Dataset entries
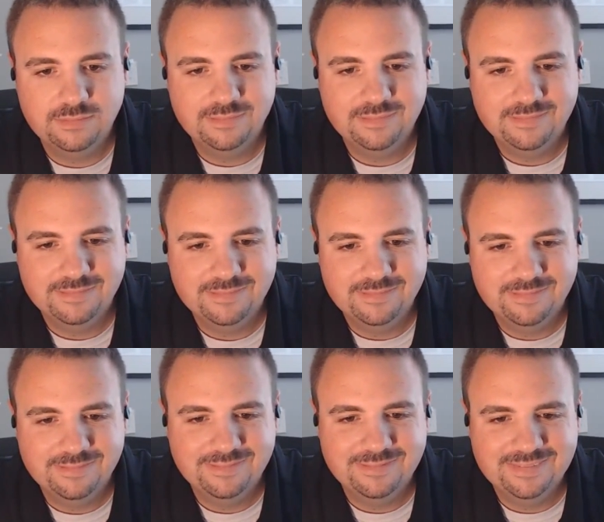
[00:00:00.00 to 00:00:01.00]

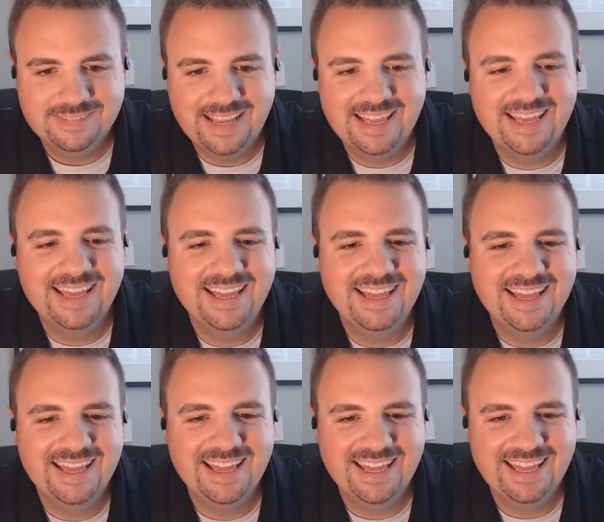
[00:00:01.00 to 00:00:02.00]

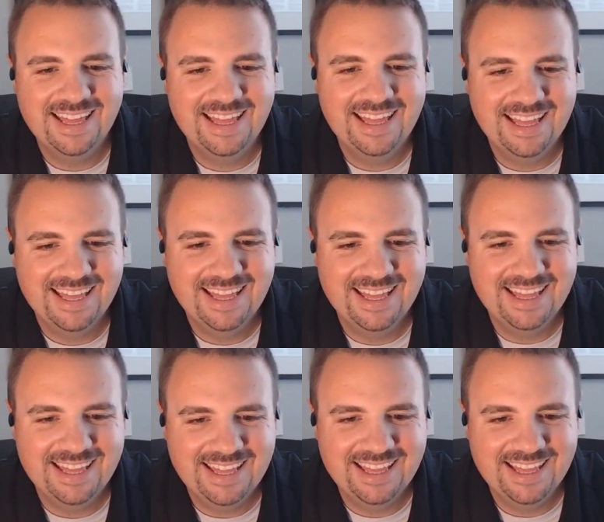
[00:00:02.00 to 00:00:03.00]

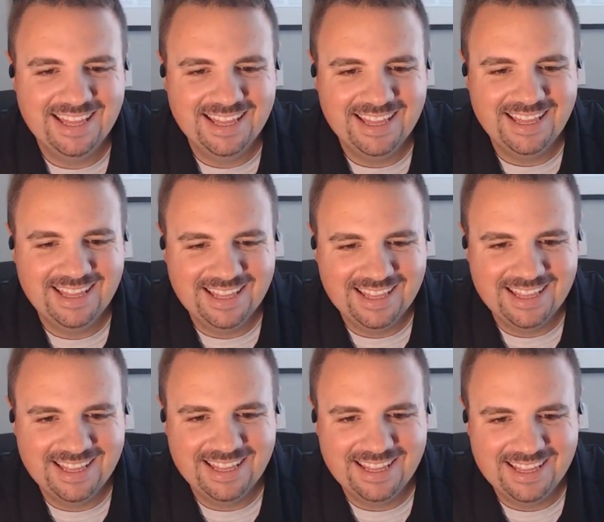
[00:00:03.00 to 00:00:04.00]

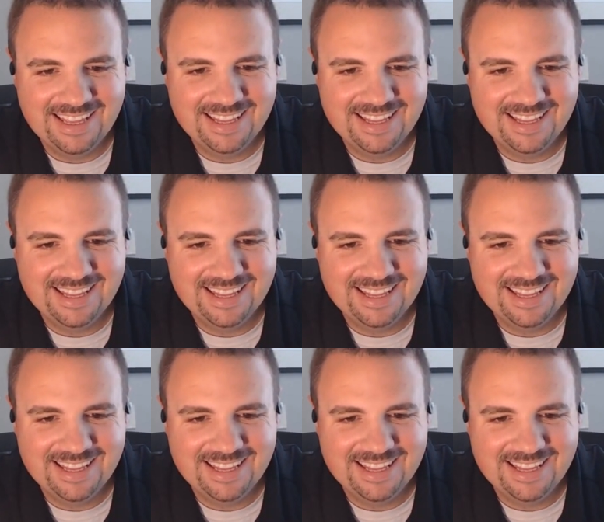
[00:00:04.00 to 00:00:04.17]
The person shown says nothing.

Task objective » Write out exactly, and only, the lines from the line holding "[00:00:02.00 to 00:00:03.00]" through the end of the data, inclusive, without any pictures.

Finished exercise »
[00:00:02.00 to 00:00:03.00]

[00:00:03.00 to 00:00:04.00]

[00:00:04.00 to 00:00:04.17]
The person shown says nothing.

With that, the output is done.